Qu'ils s'envolent. Qu'ils s'envolent vite !
J'erre en silence parmi des nids vides, comme dans le brouillard.
Ma respiration est irrégulière... Gorgée après gorgée... Comme en proie à un profond délire.
Et les flaques d'eau se tortillent, dévorant feuilles et plumes.
Je ne me verrai plus dans ce brouillard,
Et seulement sous ce... passé... profond... quelque part.
C'est comme un sol d'os crus, encore chauds,
De sentiments à peine écorchés et d'instants absurdes.
Tout cela a complètement dissipé tous mes doutes :
L'amour sera là... Là seulement... pour toujours... et à personne d'autre.
Je prends une gorgée... tant bien que mal... petit à petit... une goutte dans ma poitrine...

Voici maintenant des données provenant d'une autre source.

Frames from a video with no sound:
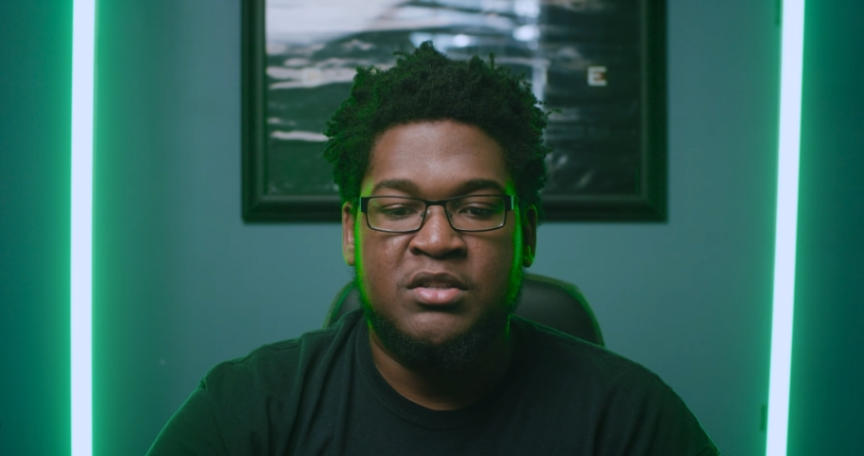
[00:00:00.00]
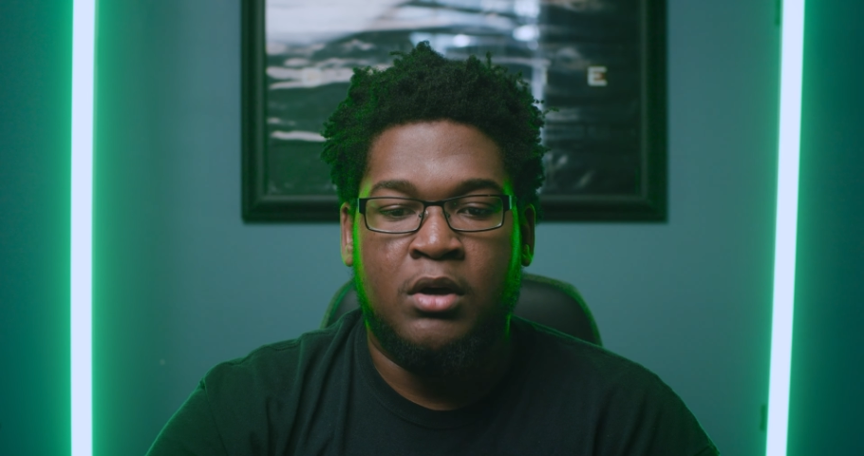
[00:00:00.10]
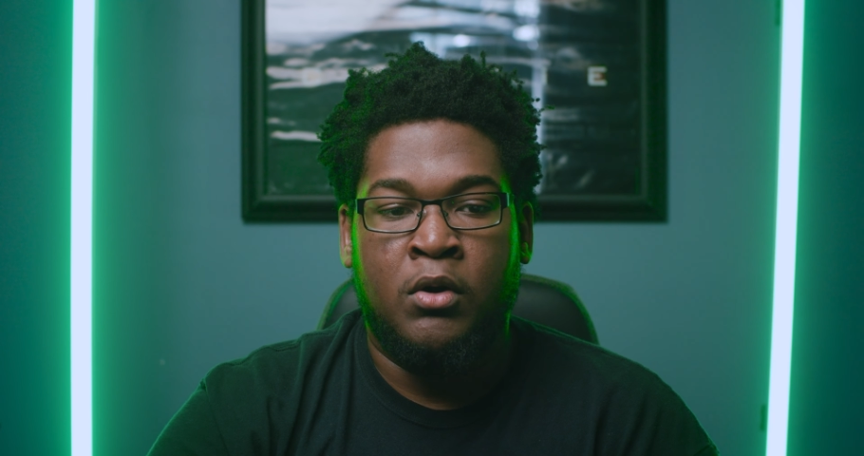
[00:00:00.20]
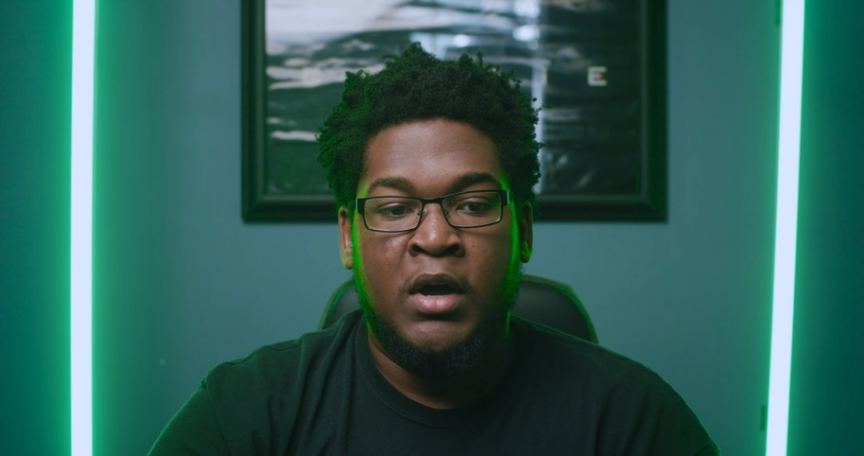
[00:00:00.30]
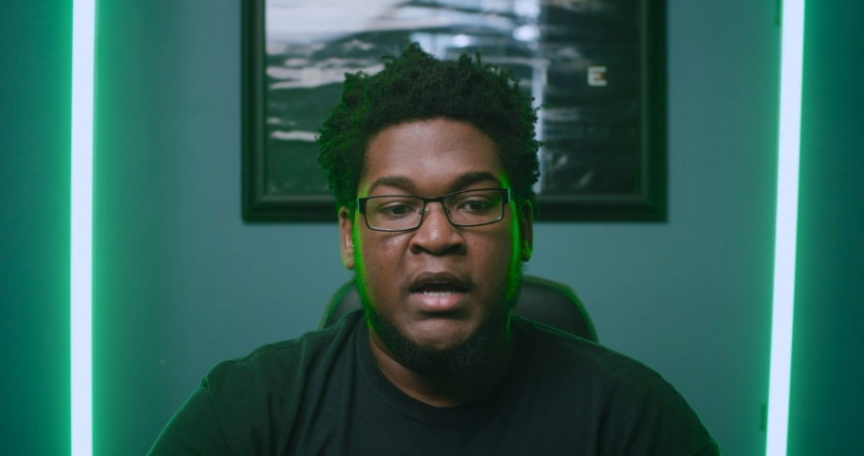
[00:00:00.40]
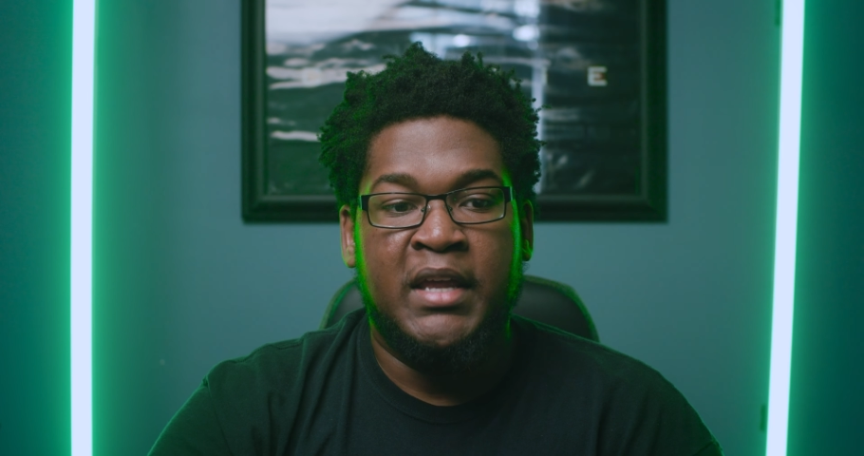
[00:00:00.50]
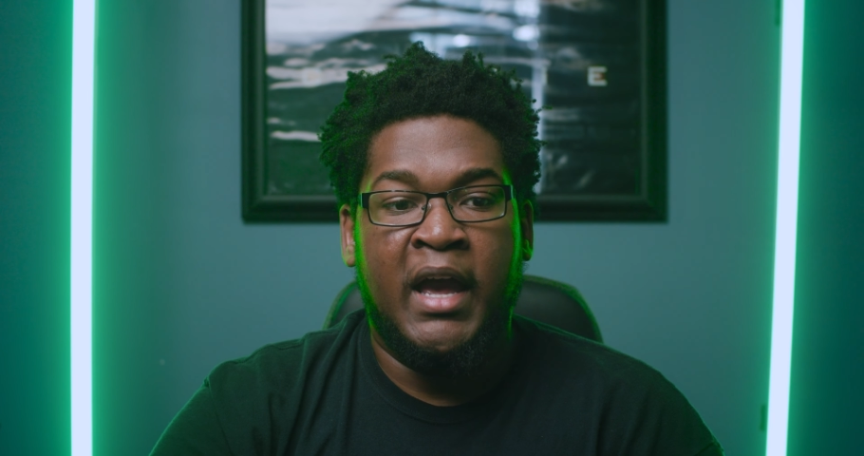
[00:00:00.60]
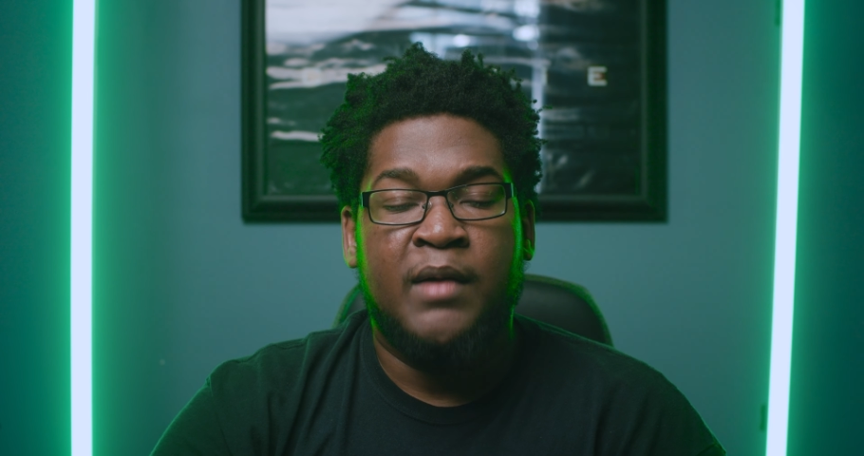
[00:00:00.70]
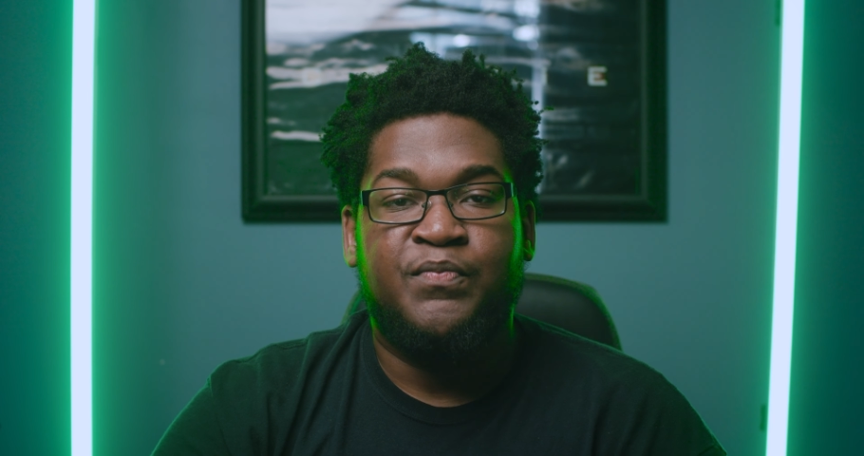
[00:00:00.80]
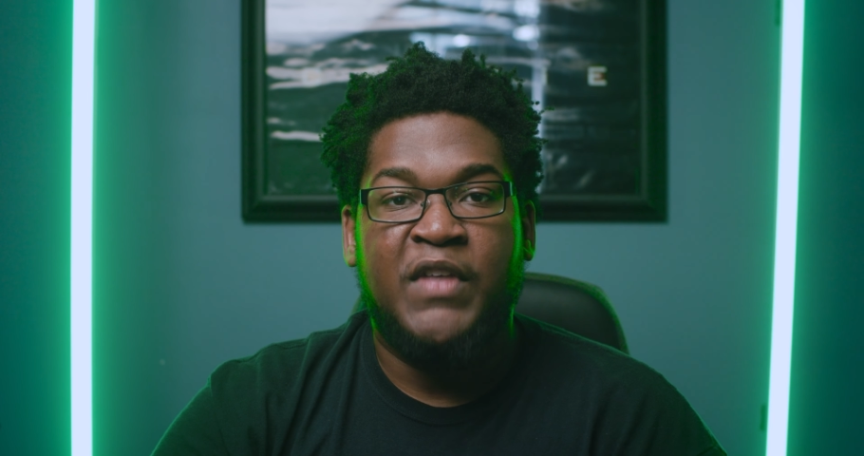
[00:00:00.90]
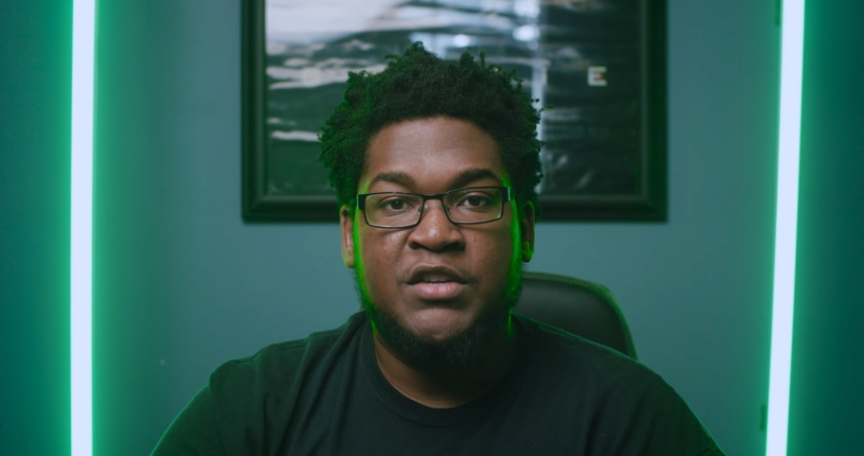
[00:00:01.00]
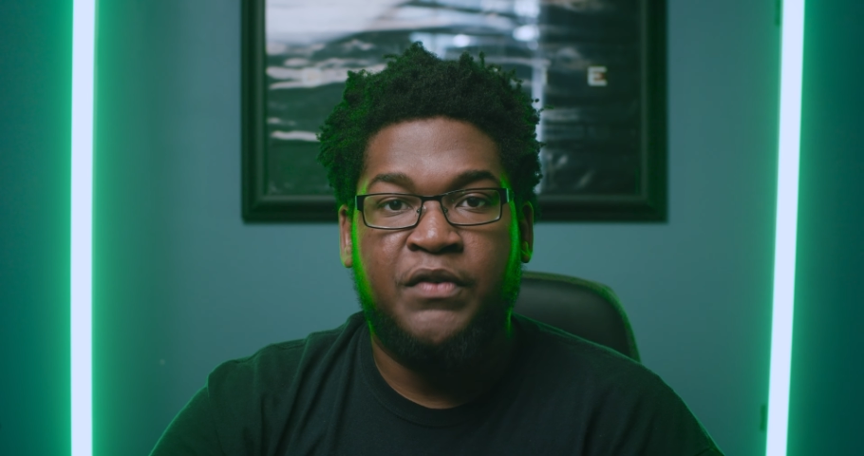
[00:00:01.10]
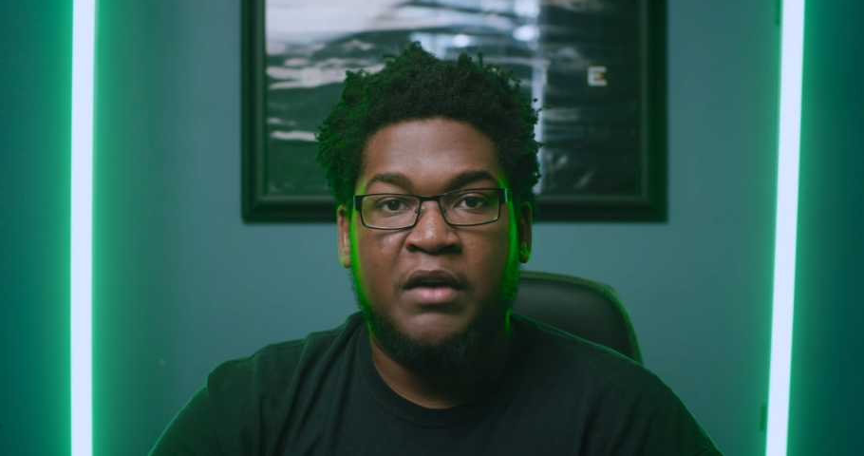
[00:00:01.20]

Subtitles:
So yeah, thanks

Et je ne guéris pas, la culpabilité est une douleur atroce.
Seuls les démons ivres dansent en extase, libres comme l'air.
Et l'amour pleure – impossible de dormir sous son poids.
L'amour est las, ployant sous le poids du délire,
tentant d'enfiler des plumes mouillées comme des ailes.
C'est seulement en ce remède que je crois, même dans le désespoir,
dans le brouillard, je le porte le long d'un sentier flou.